Dataset section>
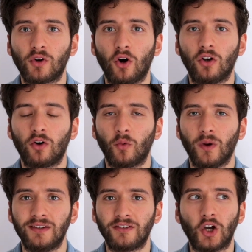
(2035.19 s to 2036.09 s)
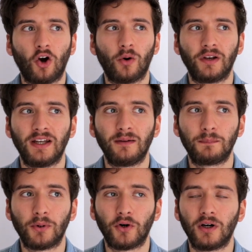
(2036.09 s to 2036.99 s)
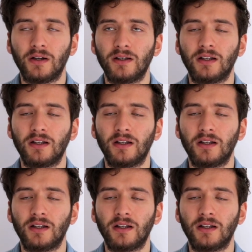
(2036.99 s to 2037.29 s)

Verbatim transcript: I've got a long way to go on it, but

Your goal> Dropping every picture, restate the material word for word.

Solution to the problem>
(2035.19 s to 2036.09 s)
(2036.09 s to 2036.99 s)
(2036.99 s to 2037.29 s)

Verbatim transcript: I've got a long way to go on it, but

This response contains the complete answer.